The Latin phrase “ex vi termini” means “[f]rom or by the force of the term” or “[f]rom the very meaning of the expression used.” (Black’s Law Dict., supra, p. 589, col. 2.)

The 1928 amendment eliminated the “amount in controversy” limitation on the appellate jurisdiction of the Courts of Appeal. The Legislature could, however, set the “amount in controversy” limit for the original jurisdiction of the superior courts. Cases excluded from the superior courts’ original jurisdiction by this means would also, of course, be removed from the appellate jurisdiction of the Courts of Appeal.

The time for filing the writ petition has since been expanded from 10 days to 20 days. (Stats. 1993, ch. 926, § 10.)

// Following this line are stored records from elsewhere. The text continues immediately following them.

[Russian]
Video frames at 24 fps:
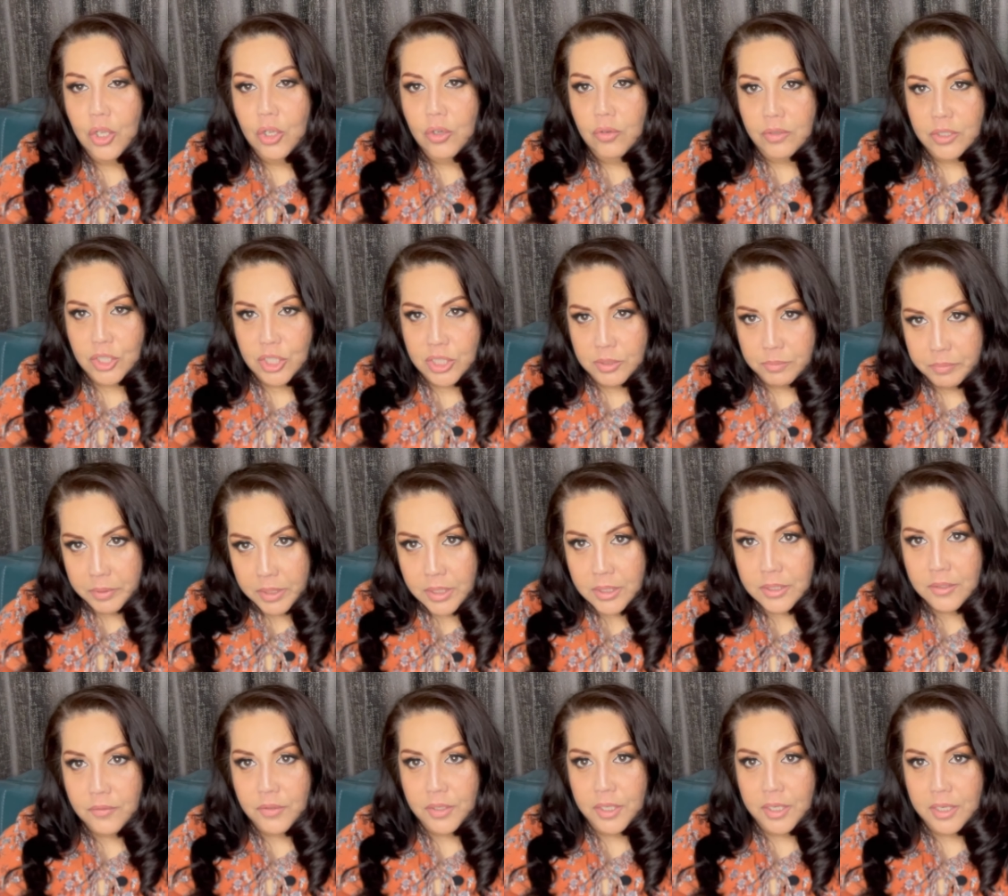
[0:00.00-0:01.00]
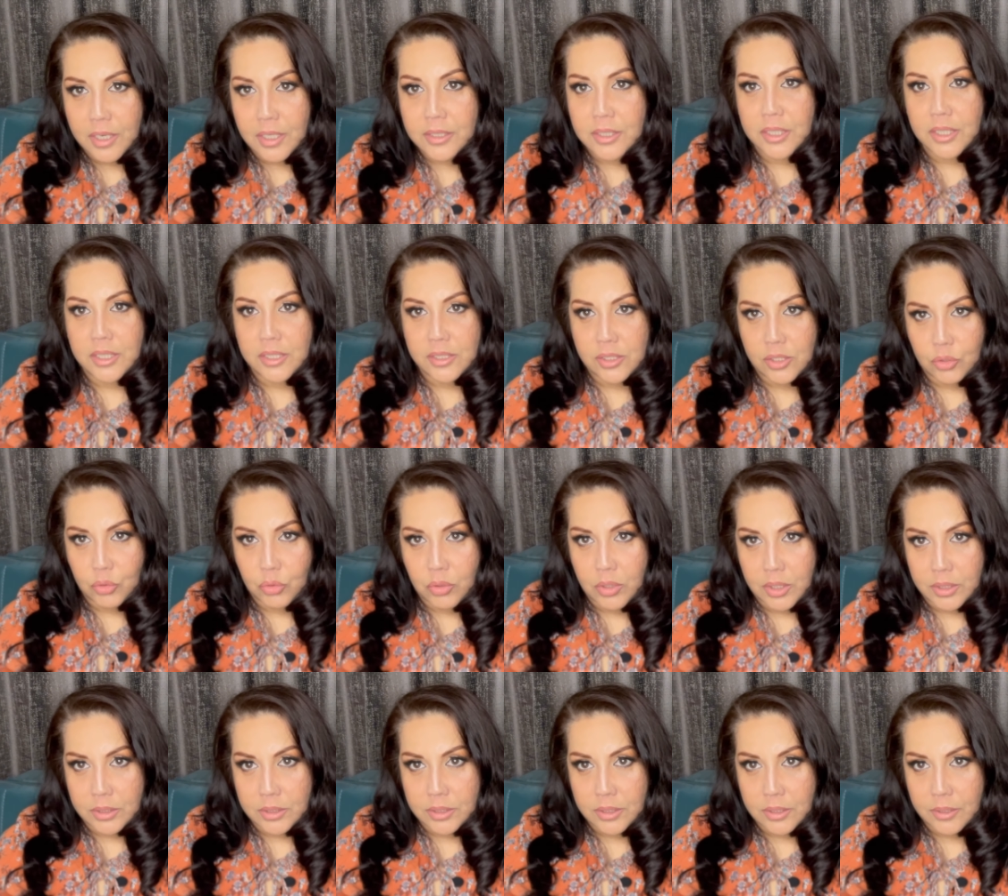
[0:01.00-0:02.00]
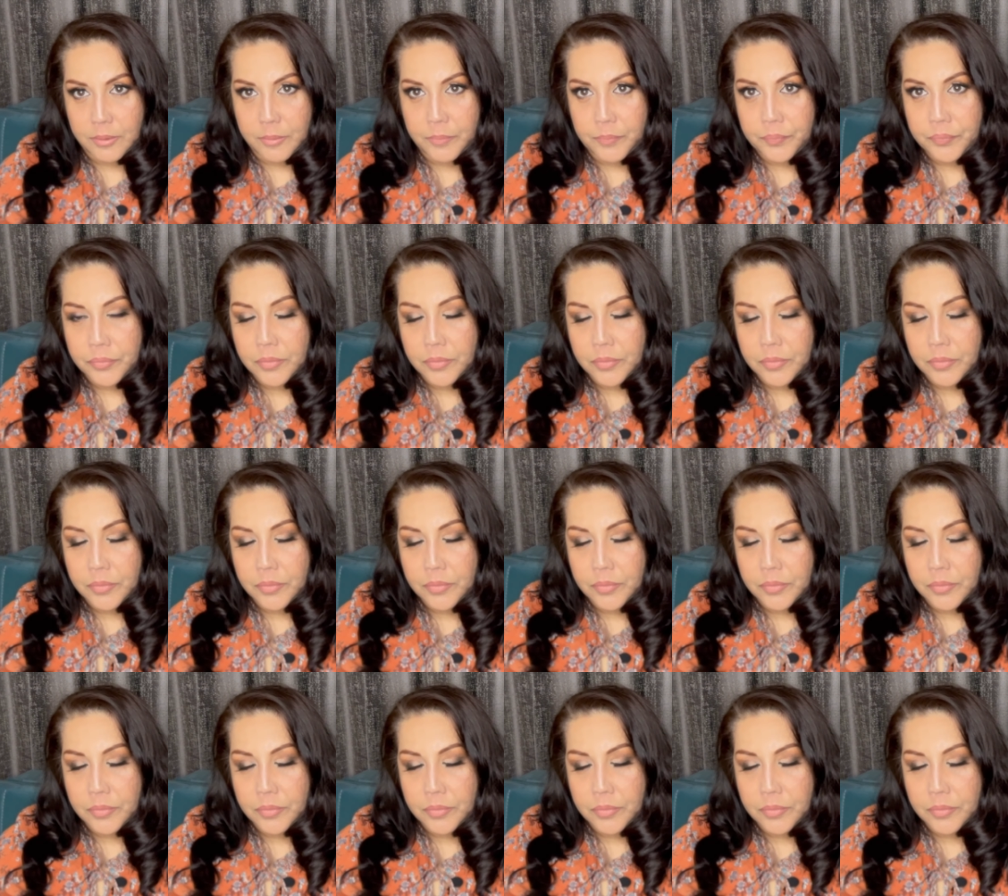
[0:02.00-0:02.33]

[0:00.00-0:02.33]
У вас же были наверняка такие ситуации?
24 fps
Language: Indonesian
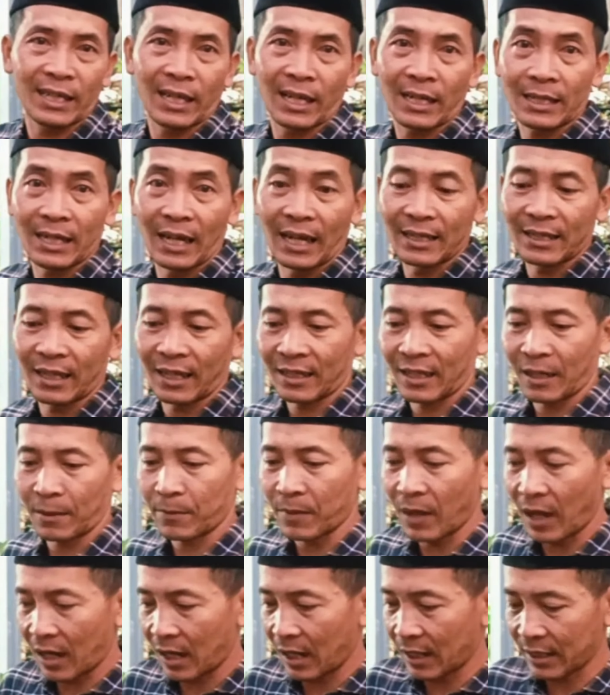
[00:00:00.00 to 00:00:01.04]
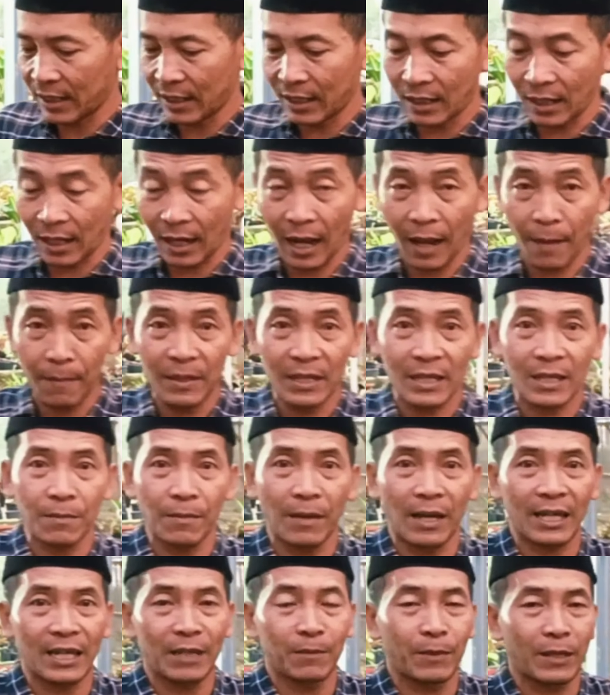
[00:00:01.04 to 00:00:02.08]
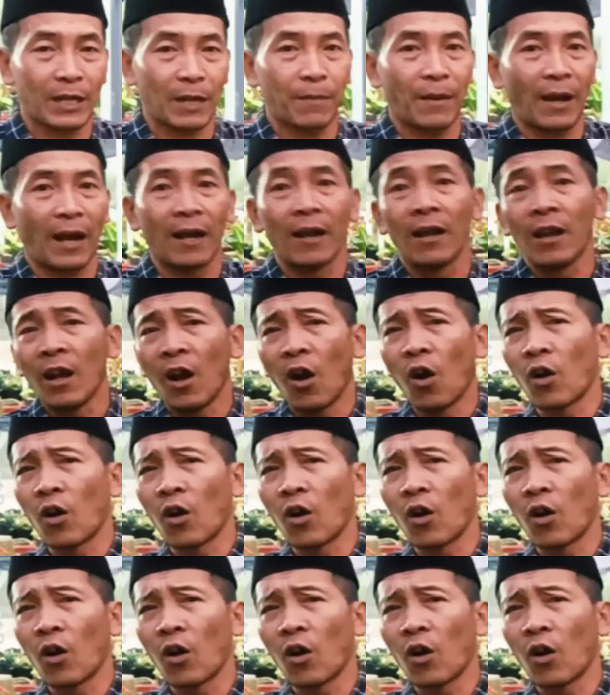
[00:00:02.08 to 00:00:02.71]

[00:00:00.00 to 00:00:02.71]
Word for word: share dan subscribe-nya agar channel kami semakin berkembang.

In his dissenting opinion, the Chief Justice asserts that the legislative history of section 6259(c) “forecloses” this conclusion (dis. opn. of Lucas, C. J., post, at p. 172) and reveals instead a legislative intent to invest the Courts of Appeal with discretion to summarily deny extraordinary writ petitions on grounds unrelated to the merits of the PRA action or to the formal or procedural sufficiency of the petition. The Chief Justice fails to say, however, what those additional grounds might be.
We disagree. The legislative history of section 6259(c) demonstrates the Legislature’s understanding that an appellate court may deny an extraordinary writ petition summarily— that is, without issuing an alternative writ or order to show cause, without affording the parties an opportunity for oral argument, and without issuing a written opinion—and that this power of summary denial distinguishes writ review from direct appeal. But the legislative history discloses no purpose to alter established rules of law governing extraordinary writs as articulated in Dowell v. Superior Court, supra, 47 Cal.2d 483, and May v. Board of Directors, supra, 34 Cal.2d 125, by expanding the grounds for summary denials of extraordinary writ petitions in PRA cases. Had the Legislature entertained such an intent, surely it would have specified the additional grounds in section 6259(c).